The technical implementation of this vulnerability involves the interaction between tensor dimension handling and integer overflow conditions within TensorFlow's internal computation graph. When y_pred and y_true tensors are processed through the poisson loss function, the multiplication operation in BinaryOp creates intermediate tensor dimensions that may exceed the maximum value representable by int32 data types. This overflow condition triggers a size mismatch during the broadcast assignment phase, causing the framework to terminate unexpectedly. The flaw demonstrates a classic integer overflow vulnerability pattern that can be categorized under CWE-191, which specifically addresses integer underflow and overflow conditions. The issue occurs because TensorFlow's dimension validation logic does not adequately account for potential overflow scenarios during tensor operation processing, particularly when dealing with large tensor dimensions that result from multiplication operations.
The operational impact of CVE-2022-41887 extends beyond simple framework instability to encompass potential service disruption for machine learning applications relying on poisson loss functions.

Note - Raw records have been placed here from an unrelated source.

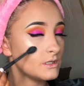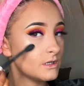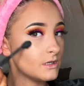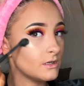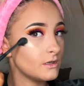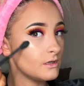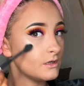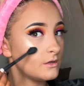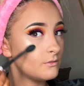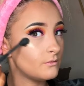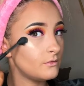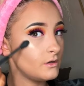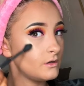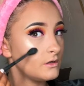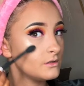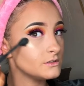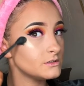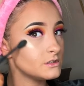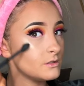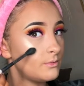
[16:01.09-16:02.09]
We're gonna
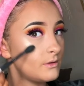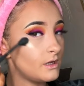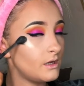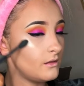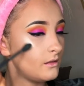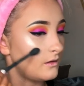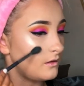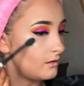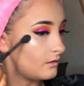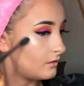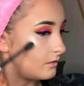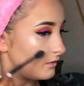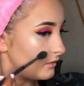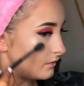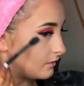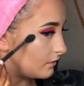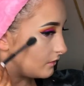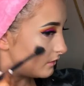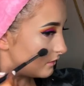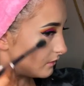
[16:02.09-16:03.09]
just apply that
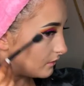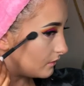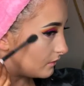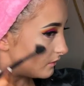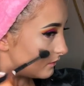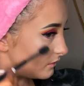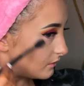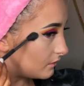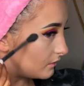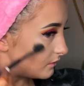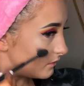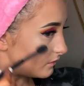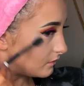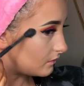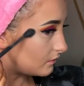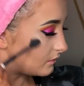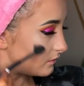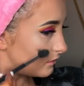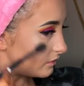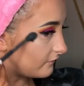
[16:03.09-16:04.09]

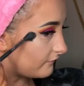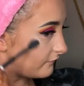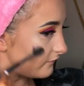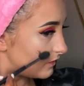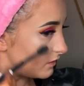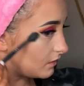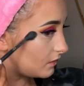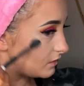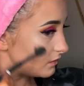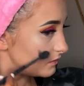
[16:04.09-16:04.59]
on the face.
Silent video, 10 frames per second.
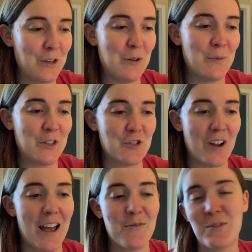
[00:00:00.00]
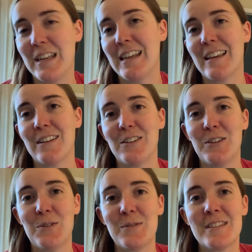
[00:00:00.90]
human drive when he
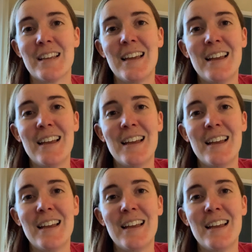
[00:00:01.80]
concludes,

Attackers could exploit this vulnerability to cause denial of service conditions in production environments where TensorFlow serves as the core ML platform, particularly affecting applications in areas such as anomaly detection, count data modeling, and statistical analysis where poisson loss functions are commonly employed. The vulnerability affects multiple TensorFlow versions including 2.10.0, 2.9.2, and other supported releases, with the specific fix being implemented through GitHub commit c5b30379ba87cbe774b08ac50c1f6d36df4ebb7c. This represents a significant concern for organizations maintaining legacy TensorFlow deployments that may not immediately receive updates, as the vulnerability creates a window of exposure for service interruption.

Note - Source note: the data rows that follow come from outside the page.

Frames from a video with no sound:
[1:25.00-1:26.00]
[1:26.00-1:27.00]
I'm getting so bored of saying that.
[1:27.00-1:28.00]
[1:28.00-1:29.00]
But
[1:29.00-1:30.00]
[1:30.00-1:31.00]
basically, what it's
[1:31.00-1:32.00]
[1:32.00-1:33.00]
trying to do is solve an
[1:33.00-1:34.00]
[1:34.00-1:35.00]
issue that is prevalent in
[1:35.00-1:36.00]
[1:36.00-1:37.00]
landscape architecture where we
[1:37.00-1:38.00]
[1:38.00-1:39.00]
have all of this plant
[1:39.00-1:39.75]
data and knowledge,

Mitigation strategies for CVE-2022-41887 primarily focus on applying the patched TensorFlow versions that incorporate the fix for integer overflow conditions in tensor dimension handling. Organizations should prioritize upgrading to TensorFlow 2.11 where the fix is included, along with applying the cherry-picked patches to 2.10.1 and 2.9.3 releases that remain in supported maintenance windows. System administrators should implement monitoring solutions to detect potential overflow conditions in tensor operations and establish alerting mechanisms for unusual tensor dimension patterns that might precede the overflow scenario. The fix addresses the root cause by implementing proper dimension validation that prevents integer overflow conditions during multiplication operations in the BinaryOp functor, thereby eliminating the size mismatch that leads to crash conditions. Organizations should also consider implementing defensive programming practices in their ML applications, such as validating tensor dimensions before processing and implementing graceful degradation mechanisms when encountering unexpected tensor size conditions.

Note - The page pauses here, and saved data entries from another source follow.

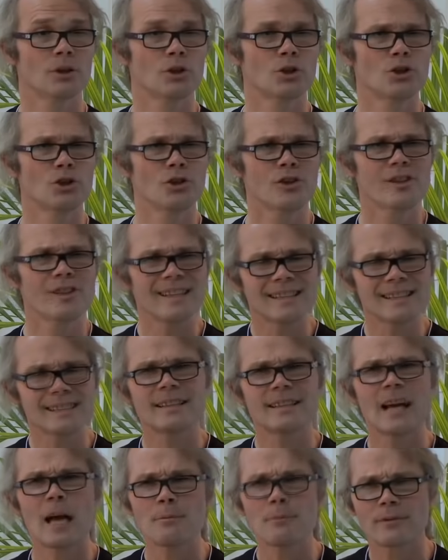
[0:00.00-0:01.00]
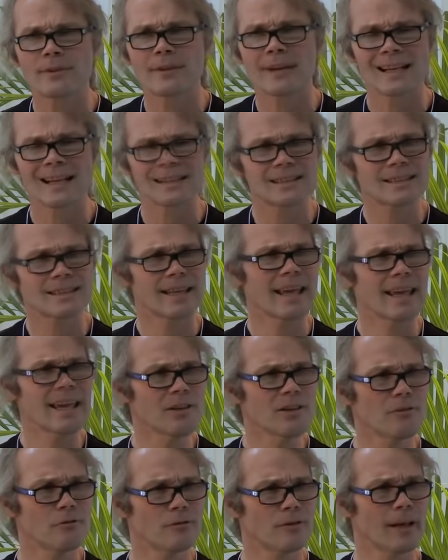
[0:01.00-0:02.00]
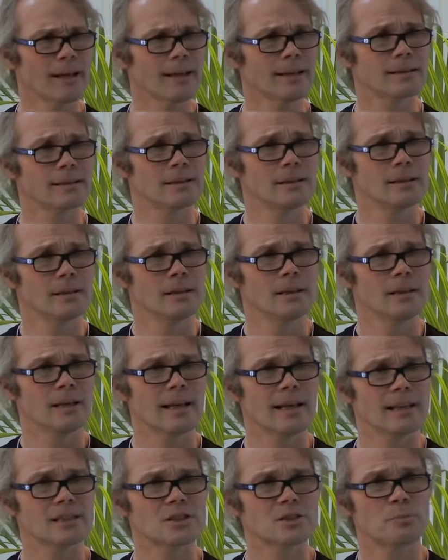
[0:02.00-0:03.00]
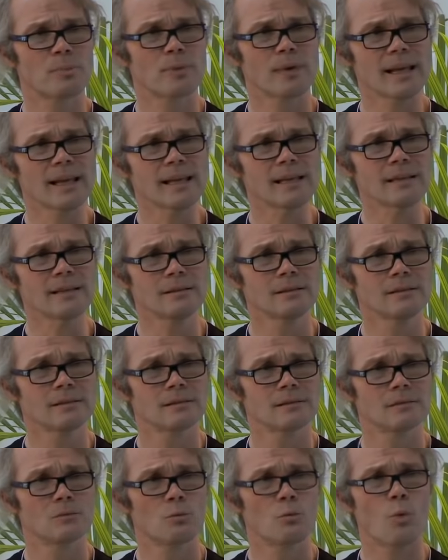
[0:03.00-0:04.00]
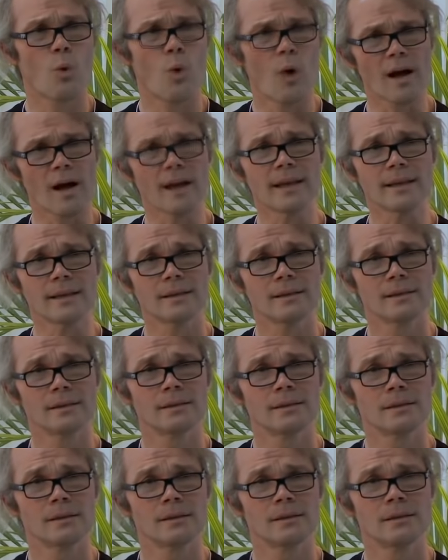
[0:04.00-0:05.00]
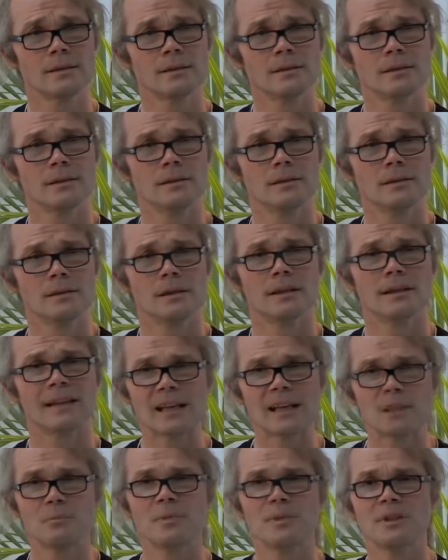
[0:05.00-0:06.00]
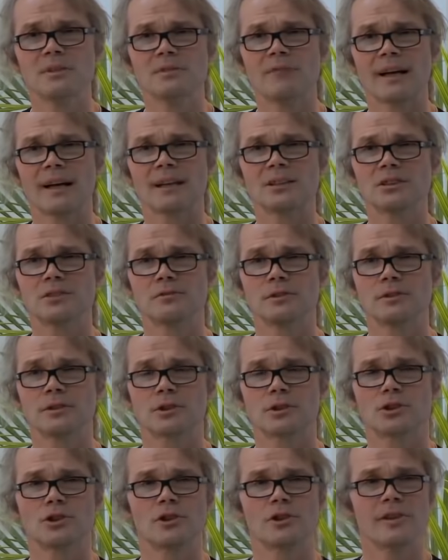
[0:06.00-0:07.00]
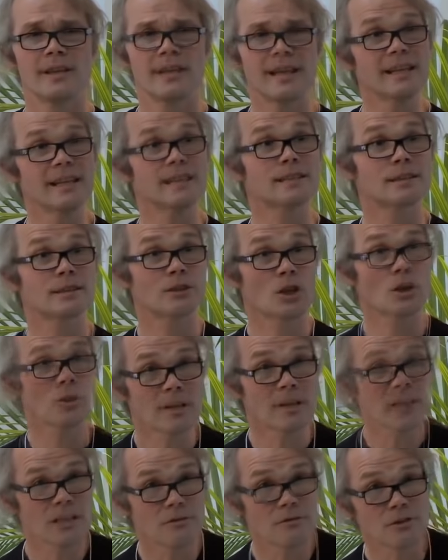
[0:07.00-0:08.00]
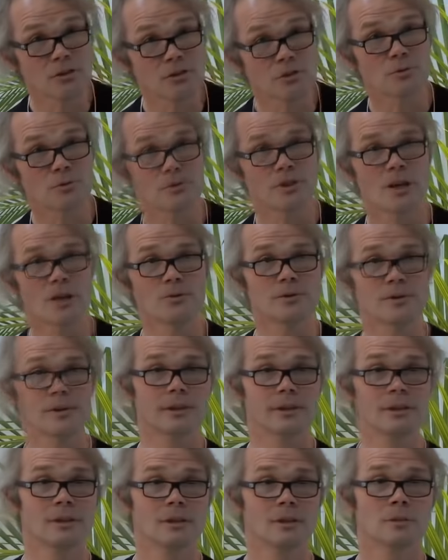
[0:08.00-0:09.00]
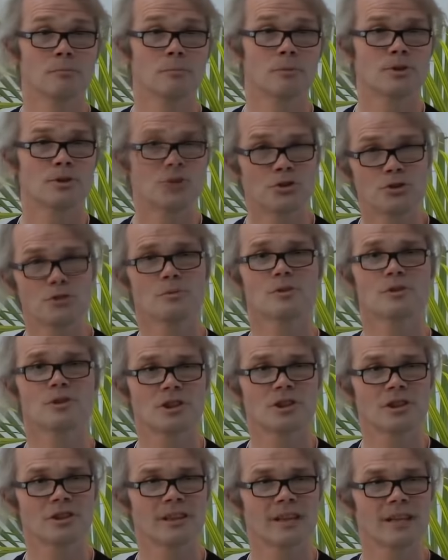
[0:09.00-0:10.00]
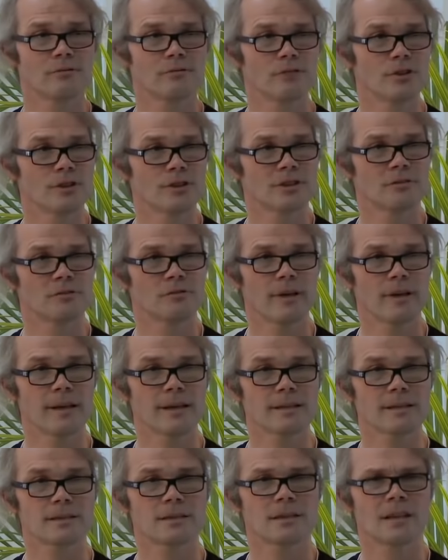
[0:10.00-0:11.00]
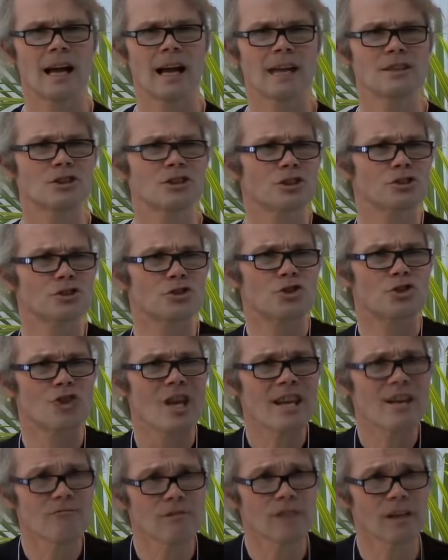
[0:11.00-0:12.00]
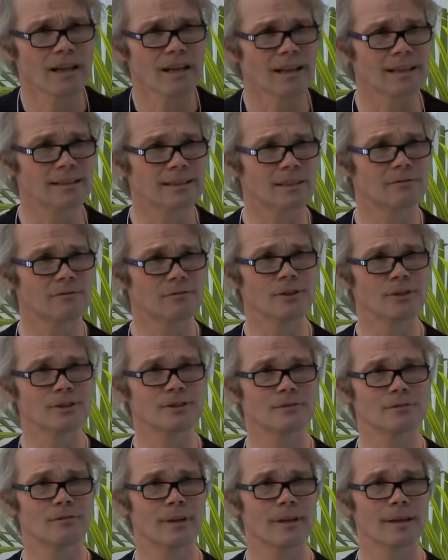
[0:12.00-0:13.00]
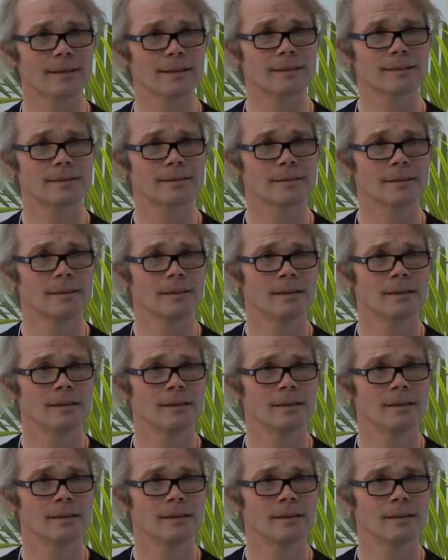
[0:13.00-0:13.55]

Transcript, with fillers: Could this type of cascade effect explain why an aluminium adjuvant could then, in some individuals only, produce such adverse effects and such generalized adverse effects.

The vulnerability demonstrates characteristics consistent with ATT&CK technique T1499.004, which involves network disruption through resource exhaustion or system instability, though in this case the disruption manifests as application crash rather than network-based attack. The security implications extend to supply chain concerns where organizations using TensorFlow components may be affected by this instability, particularly in environments where TensorFlow serves as a foundational element for ML pipelines and automated decision-making systems. The patch implementation follows standard security practices by addressing the specific overflow condition in the tensor processing pipeline while maintaining backward compatibility with existing ML workloads that utilize poisson loss functions. This vulnerability serves as a reminder of the importance of robust integer overflow handling in mathematical computing frameworks, particularly those handling large-scale data processing operations where tensor dimension calculations can quickly exceed standard integer limits.